Electric vehicle startup Faraday Future secured a loan of $ 9,167,800 from the Small Business Association’s Paycheck Protection Program (PPP), which was recently launched to help small businesses retain employees during the COVID-19 pandemic, the company tells The edge.
That’s near the maximum of $ 10 million allowed in the program, and the loan will be 100 percent forgiven as long as Faraday Future uses it for payroll, mortgage interest, rent, or utilities, and will not lay off any of the 400 or so employees who are still there for the next eight weeks (or rehire those who were recently laid off). News of the loan was first reported in China by a state-funded point of sale The paper.
Faraday Future is also not the only electric vehicle startup to have secured one of the PPP loans. Ailing electric trucking startup Workhorse received a PPP loan of $ 1,411,000, according to a recent filing with the Securities and Exchange Commission (SEC). Arcimoto, which has finally started production of its three-wheeled electric utility vehicle at the end of last year, also applied for a PPP loan according to his own recent SEC filing, and CEO Mark Frohnmayer said The edge that startup should have an update on the outcome of this request in the “next few days”.
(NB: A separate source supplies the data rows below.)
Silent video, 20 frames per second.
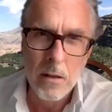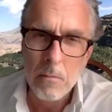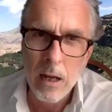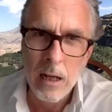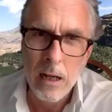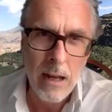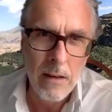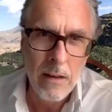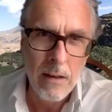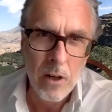
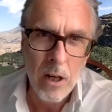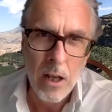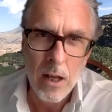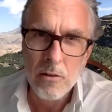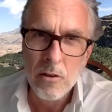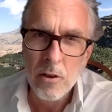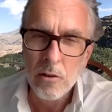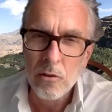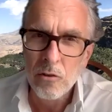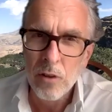
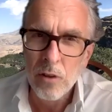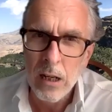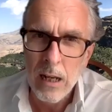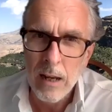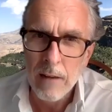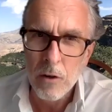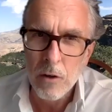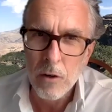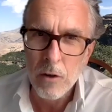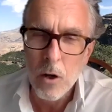encephalitis,
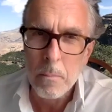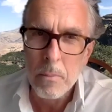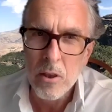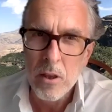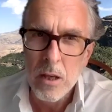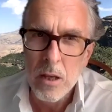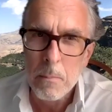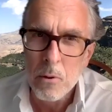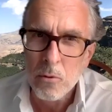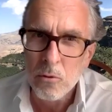
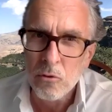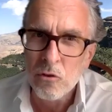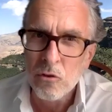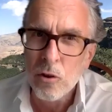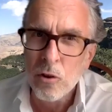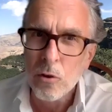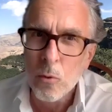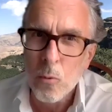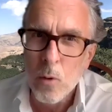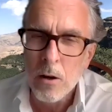encephalopathy, but also
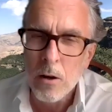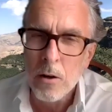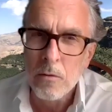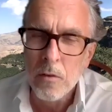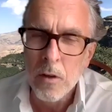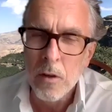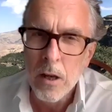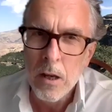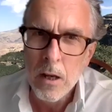quite a lot of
The $ 9 million (and the change) comes at a pivotal time for Faraday Future. Company founder and main funder Chinese billionaire Jia Yueting personally filed for bankruptcy in October. While his creditors (many of whom are Chinese companies that loaned him money for his failed tech conglomerate, LeEco) largely agree with the payment plan he has proposed, the process of confirming this plan dragged on for months. Jia has said in court records that potential investors in Faraday Future are waiting for his own personal bankruptcy case to be resolved before investing any money in the EV startup.
Meanwhile, Faraday Future only had $ 6.8 million in the bank at the end of July 2019, according to financial statements filed in connection with Jia’s bankruptcy. Since then, she has spent at least $ 30,000 per month on Jia’s salary alone, as well as $ 284,000 per month to rent her headquarters in Los Angeles, Calif. (Which it sold a year ago in order to generate cash). Faraday Future is also funding Jia’s bankruptcy. One of the startup’s holding companies loaned it $ 2,687,629 just before it was filed, and the court recently approved another $ 6.4 million loan (which Jia’s lawyers said was ” largely ‘made up of contributions from the management committee that currently runs the company) of the same entity.
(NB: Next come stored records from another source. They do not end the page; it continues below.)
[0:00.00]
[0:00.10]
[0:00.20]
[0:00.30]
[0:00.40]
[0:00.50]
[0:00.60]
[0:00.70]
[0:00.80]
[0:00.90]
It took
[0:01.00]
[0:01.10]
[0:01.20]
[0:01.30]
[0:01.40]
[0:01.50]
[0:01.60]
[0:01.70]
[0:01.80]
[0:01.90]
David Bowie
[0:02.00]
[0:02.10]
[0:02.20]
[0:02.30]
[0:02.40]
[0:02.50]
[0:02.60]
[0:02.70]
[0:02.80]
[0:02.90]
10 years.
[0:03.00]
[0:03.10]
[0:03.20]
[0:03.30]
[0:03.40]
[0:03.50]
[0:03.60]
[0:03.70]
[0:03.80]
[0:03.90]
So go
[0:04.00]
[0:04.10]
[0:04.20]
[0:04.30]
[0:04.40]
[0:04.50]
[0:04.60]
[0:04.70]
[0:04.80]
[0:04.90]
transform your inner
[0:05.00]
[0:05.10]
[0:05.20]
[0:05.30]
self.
The company also kept the lights on thanks to a $ 45 million loan arranged by restructuring firm Birch Lake, that Faraday Future started working with last May.
While smaller, the loan Workhorse acquired is also likely crucial in keeping the Ohio-based electric trucking startup afloat. Sales of its existing electric truck have slumped and the future of the company is now heavily dependent on securing the tender to build the United States Postal Service’s next-generation mail truck.
Workhorse is also currently heavily in debt like Faraday Future, having taken out a $ 25 million loan in early 2019 from a hedge fund to repay a previous loan from another hedge fund. Workhorse sold the rights to an electric pickup design to founder Steve Burns last year for $ 15.8 million, after Created a New EV start-up to buy Lordstown, Ohio plant formerly occupied by General Motors. Workhorse will get a cut on all sales of that truck and 1% of any capital raise the startup, called Lordstown Motors, is able to get.
A number of other electric vehicle startups in the United States trying to go into production are too large to qualify for the loans. Lucid Motors, which is backed by Saudi Arabia’s sovereign wealth fund, has at least 600 full-time employees at its headquarters in California. Rivian, who is based in Michigan but already has a number of offices across the country, employs more than 2,000 people.
These two startups have recently said they were fine, with employees do the work remotely (although Rivian pushed back the exit of his vehicles). But some companies that already manufacture vehicles in space are putting their employees on unpaid leave, such as the bus and electric truck division of Chinese conglomerate BYD, which has put 465 people on leave (about 75% of the workforce). ) to his North American Headquarters in Lancaster, Calif., last week, according to the state employment office. BYD also laid off 26 people in its North American energy division and 18 more in its offices.
Update April 20 at 7:20 p.m. ET: Faraday Future corrected the loan amount received from $ 9,176,800 to $ 9,167,800. The company also now says it has repaid the $ 45 million loan put in place by Birch Lake. The article has been updated to reflect these two points.